--- Data ---
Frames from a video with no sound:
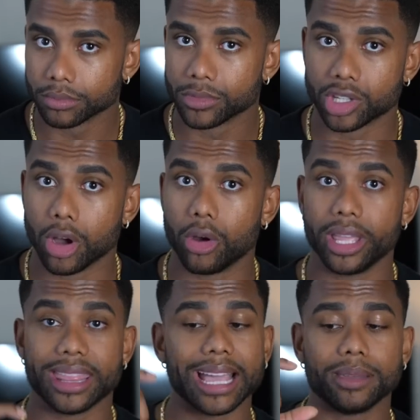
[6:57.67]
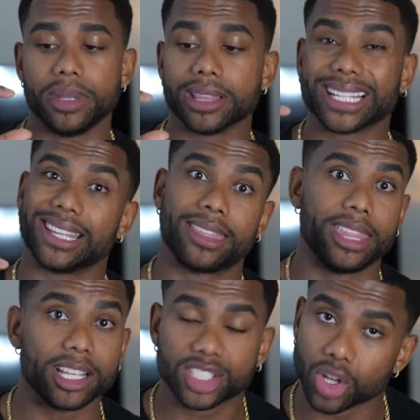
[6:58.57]
So that can be like a
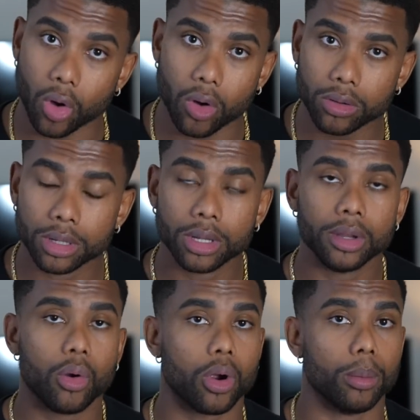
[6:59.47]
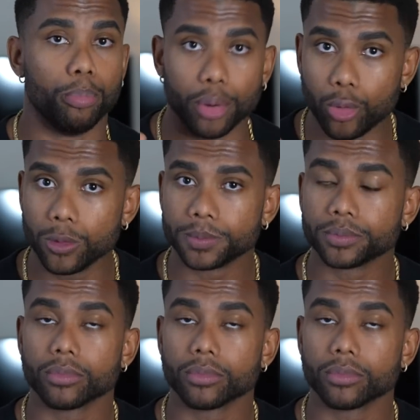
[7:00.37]
thick sole or a boot,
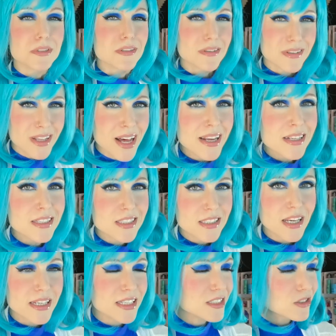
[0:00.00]
A lot of
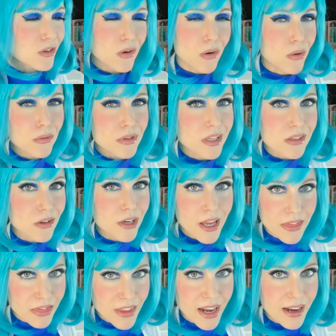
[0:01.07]
studies only look
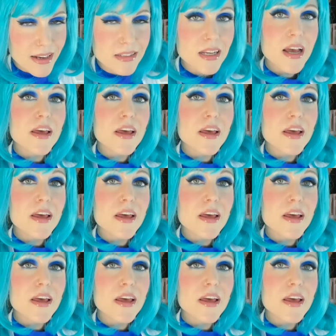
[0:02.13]
at that.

--- What the task requires ---
Images are to be omitted; repeat the remaining data above exactly.

--- Response to the exercise ---
Frames from a video with no sound:
[6:57.67]
[6:58.57]
So that can be like a
[6:59.47]
[7:00.37]
thick sole or a boot,
[0:00.00]
A lot of
[0:01.07]
studies only look
[0:02.13]
at that.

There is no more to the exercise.